* [WORK TO COMPLETE]:
Give a verbatim copy of the data, leaving the pictures out.

(Source records)
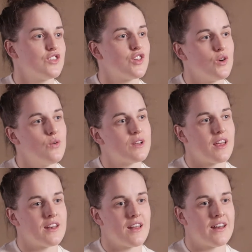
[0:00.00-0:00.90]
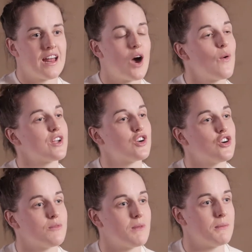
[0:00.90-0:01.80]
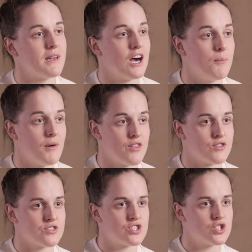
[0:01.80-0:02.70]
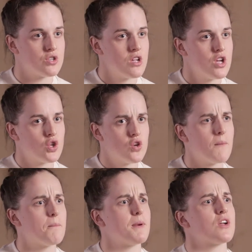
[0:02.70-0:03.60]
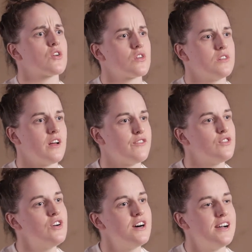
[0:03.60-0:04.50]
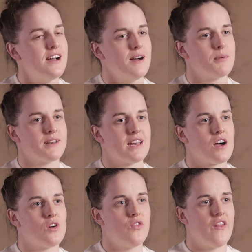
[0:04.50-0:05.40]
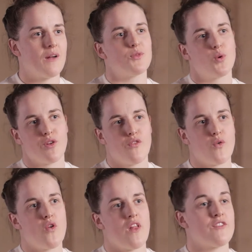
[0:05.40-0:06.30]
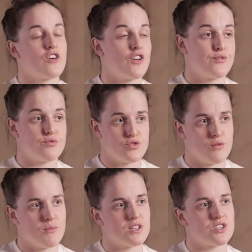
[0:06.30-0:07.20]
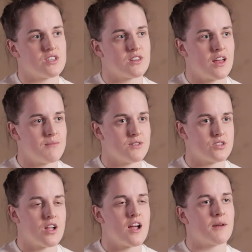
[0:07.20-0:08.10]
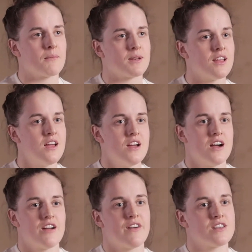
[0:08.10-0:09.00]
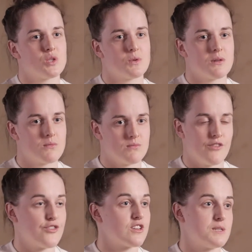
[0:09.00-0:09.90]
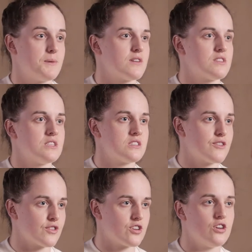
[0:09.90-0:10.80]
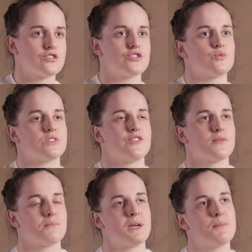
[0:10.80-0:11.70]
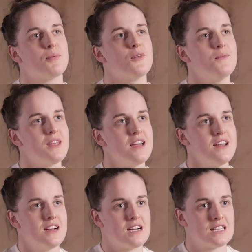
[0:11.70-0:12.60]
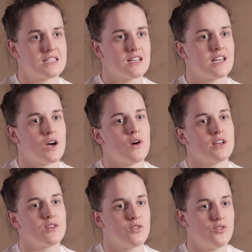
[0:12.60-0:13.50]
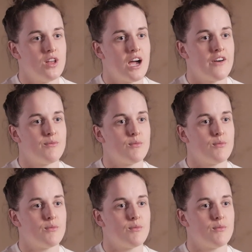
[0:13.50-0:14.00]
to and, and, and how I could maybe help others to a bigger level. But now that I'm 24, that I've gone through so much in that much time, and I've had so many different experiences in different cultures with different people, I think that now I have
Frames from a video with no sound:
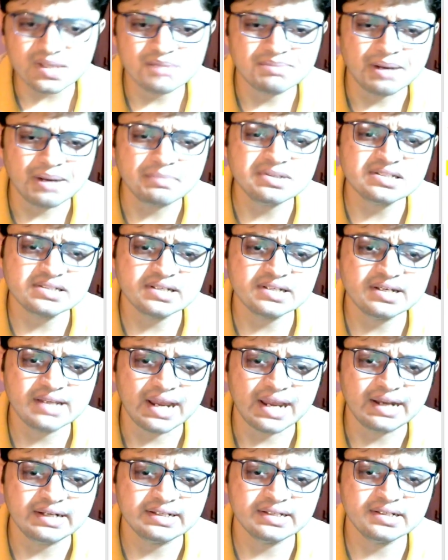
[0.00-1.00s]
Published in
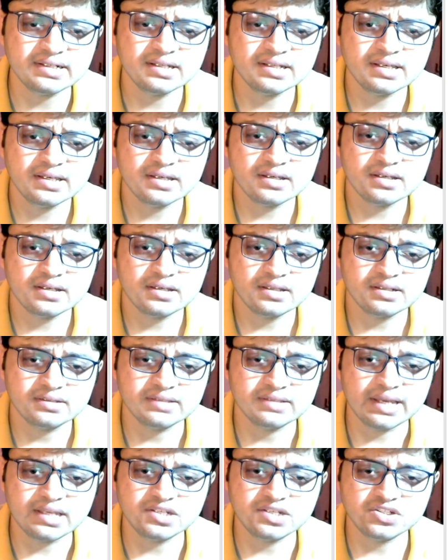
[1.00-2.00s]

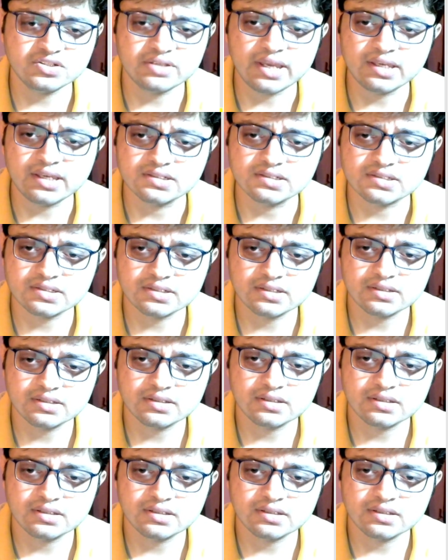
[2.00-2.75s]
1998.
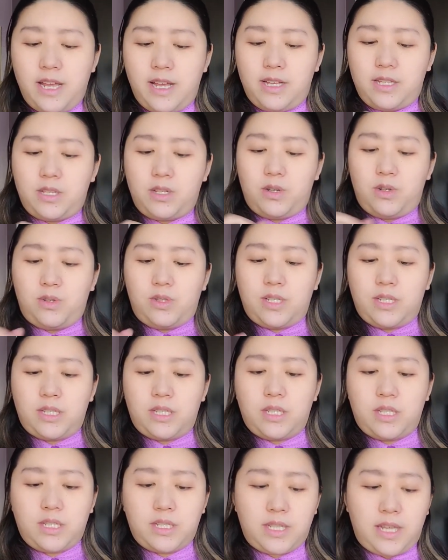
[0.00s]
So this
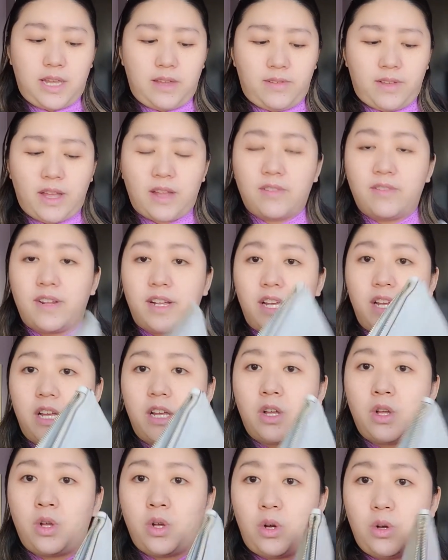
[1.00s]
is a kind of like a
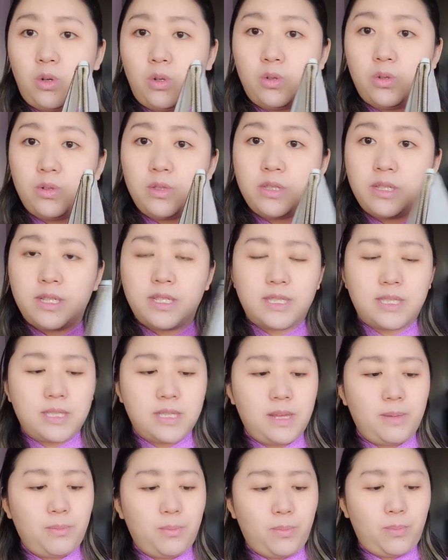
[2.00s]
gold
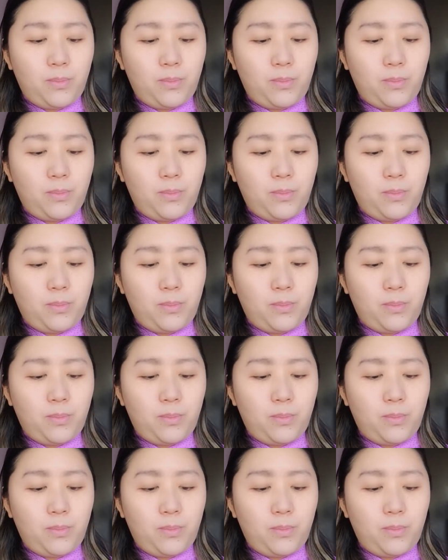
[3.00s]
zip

* [WRITTEN ANSWER]:
[0:00.00-0:00.90]
[0:00.90-0:01.80]
[0:01.80-0:02.70]
[0:02.70-0:03.60]
[0:03.60-0:04.50]
[0:04.50-0:05.40]
[0:05.40-0:06.30]
[0:06.30-0:07.20]
[0:07.20-0:08.10]
[0:08.10-0:09.00]
[0:09.00-0:09.90]
[0:09.90-0:10.80]
[0:10.80-0:11.70]
[0:11.70-0:12.60]
[0:12.60-0:13.50]
[0:13.50-0:14.00]
to and, and, and how I could maybe help others to a bigger level. But now that I'm 24, that I've gone through so much in that much time, and I've had so many different experiences in different cultures with different people, I think that now I have
Frames from a video with no sound:
[0.00-1.00s]
Published in
[1.00-2.00s]

[2.00-2.75s]
1998.
[0.00s]
So this
[1.00s]
is a kind of like a
[2.00s]
gold
[3.00s]
zip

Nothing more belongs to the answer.